Introduction As I was a Christian, my parents use to ask me to read different types of books about God and religion. One of my favorite books that I had read during my high school years was a book by Thomas Aquinas. Thomas Aquinas believed in a unique combination of faith and reason in his believes of God, and had brought up five different arguments on his believes in political and ethical in the existence of God. 1st: The First Mover Aristotle got the idea that the whole universe is in motion from Heraclitus, and he wrote it in his Metaphysics.
When Aquinas read this, he was amazed by this idea.

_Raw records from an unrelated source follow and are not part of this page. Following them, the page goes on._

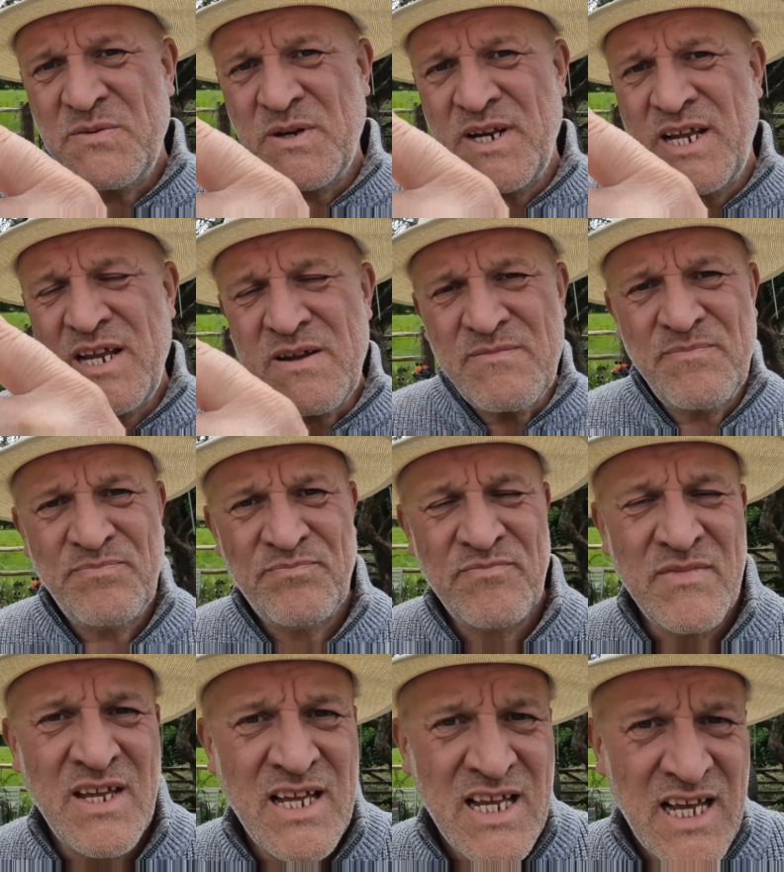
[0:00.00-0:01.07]
one here.
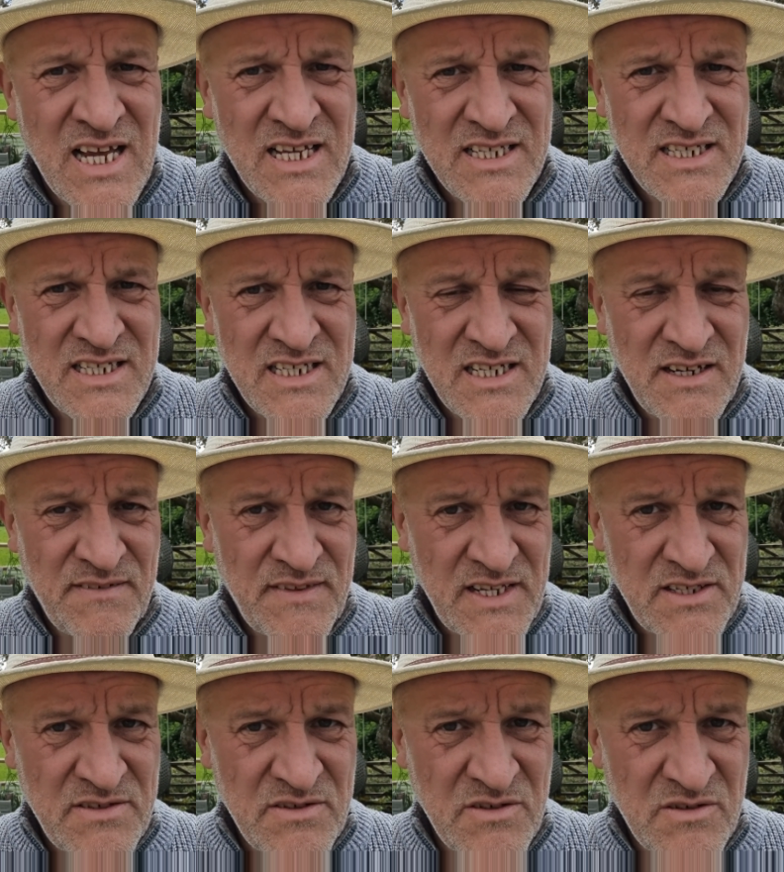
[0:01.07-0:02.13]
And if
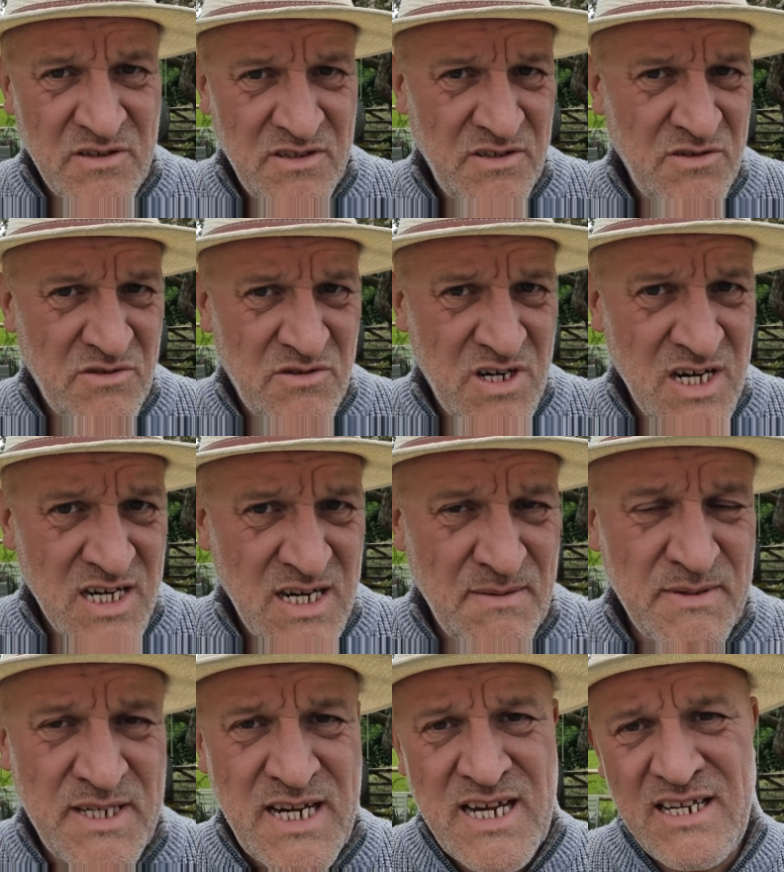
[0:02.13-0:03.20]
that's not your cup
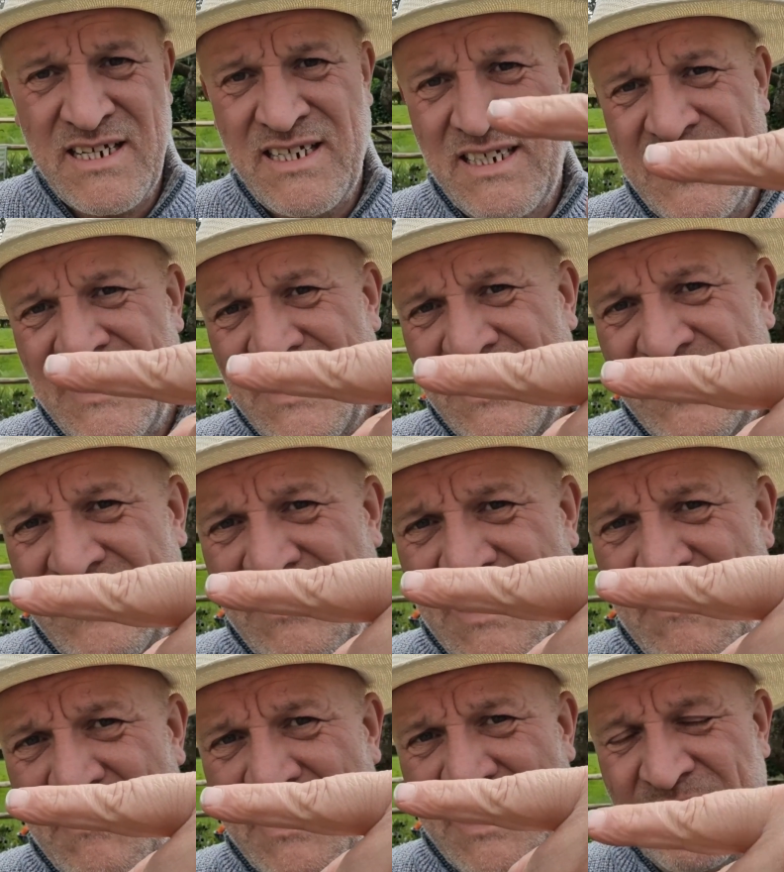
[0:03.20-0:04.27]
of tea, try
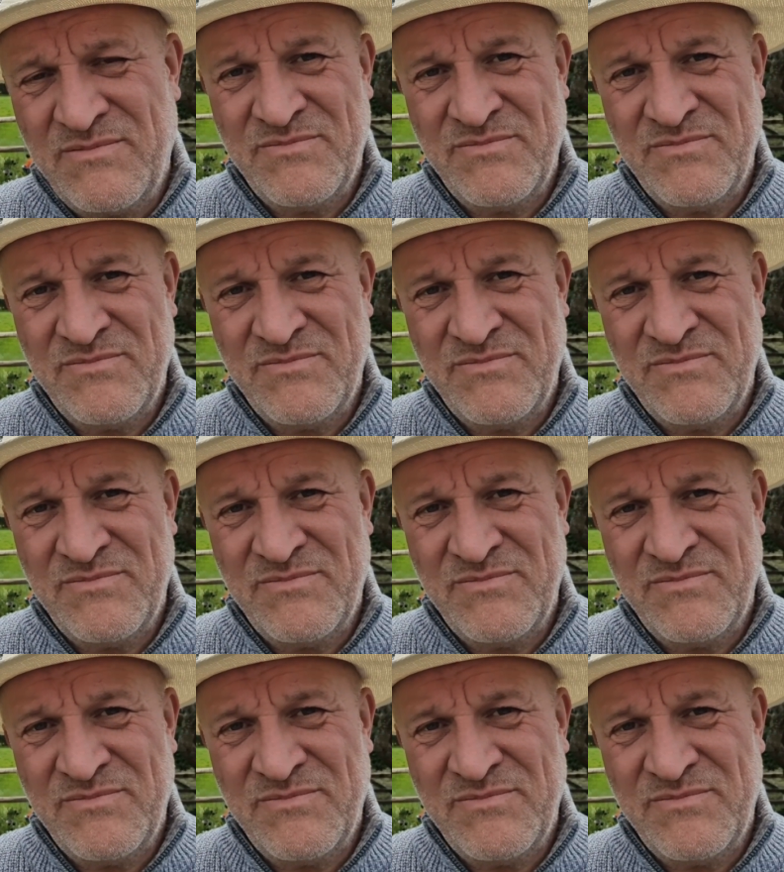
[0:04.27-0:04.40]
that one there.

Aquinas argued that everything must be moved by something. “Everything that moves is moved by something else, for nothing can move unless it has the potentiality of acquiring the perfection of that towards which it moves” (Aquinas, 1950) Aquinas states that there must be a first mover who moves everything since it is impossible for things to be in motion without being moved.
Aquinas then identifies the first mover who is not moved by anyone as God. 2nd: First Cause Aquinas states that there must be an efficient cause for everything in the world and it is impossible for something to cause itself.
“In the world of senses we find that there is a sequence of efficient causes, but we never find something that causes itself, and it is impossible to do because it would precede itself – which is impossible” (Aquinas, 1950) Aquinas argues that if one can trace back infinitively, it is possible to find the first cause that causes everything. Aquinas got that idea from Aristotle, who said “efficient cause” is what it cause itself and cause everything else, and Aquinas called the first cause God. 3rd: First Being.
Aquinas ponders the theory of existence, wondering why everything exist if there used to be nothing? According to Aquinas, the world can’t be just here all the time, some ‘necessary being’ must have created it. “Everything cannot be [merely] possible but there must be some necessary being in existence. Something is necessary being either as a result of the action of another or not” (Aquinas, 1950) Then Aquinas came up with the conclusion that God is the first being that created itself and created everything out of nothing, and that is why we all exist now.
4th: First perfect thing In Aquinas’s view, there are things that are perfect; therefore, there must be perfect forms in the universe. “The fourth way is based on the gradations that exist in things. We find in the world that some things are more or less true, or good, or noble and so on” (Aquinas, 1950) Something can be closer to ideal than the others, so Aquinas argues that a perfect being must exist. Aquinas then concludes that it is God is the being that is all good and contain “whatever perfection everything has.
” (Aquinas, 1950) 5th: Everything follows an order Through observing the nature and learning from other philosophers, Aquinas agrees that there is an order in the universe. Everything tends to follow the idea of teleology, which is to have a function and purpose. “We see that things that lack consciousness such as bodies in nature function purposively” (Aquinas, 1950) Since there is order in the universe that even unconscious things follow, Aquinas thinks there must be someone who designs it, and the being is God.
In Aquinas view, God is the intelligent being that direct everything to its goals. Conclusion I am convinced, but still skeptical on his arguments. It is very hard to directly deny Aquinas’s proofs because they are so strong. Aquinas idea of God is the first mover, first cause and first being is hard to rebut. With the technologies we have in modern societies, we still cannot find out what causes the first movement, what is the efficient cause of everything else, or what is the first thing that existed.
Aquinas is right that it is impossible to create things out of nothing, and the big bang theory we have nowadays is not 100% proven to be accurate. But perhaps one day in the far future our technology may be good enough to disprove Aquinas arguments. Although his points to prove God’s existence are strong, I still come up with a couple questions that assemble the theodicy problem. If God exist, why would there be evil? Why doesn’t God just create a perfect world which there is no suffering? Aquinas tries to answer the with very cliche Christian views that do not satisfy me.
He claims that God is testing our faith and God gives us free-will because we are intelligent. If God is powerful and omniscient, why doesn’t he just create human beings that are faithful and not sinful? There is no point to test our faith if God knows we have faith or not. The theodicy problem is an endless discussion and I believe neither Aquinas nor any person in the current world can fully explain this. Bibliography Aquinas, T. (1950). Thomas aquinas : selected writings. London: J. M. Dent.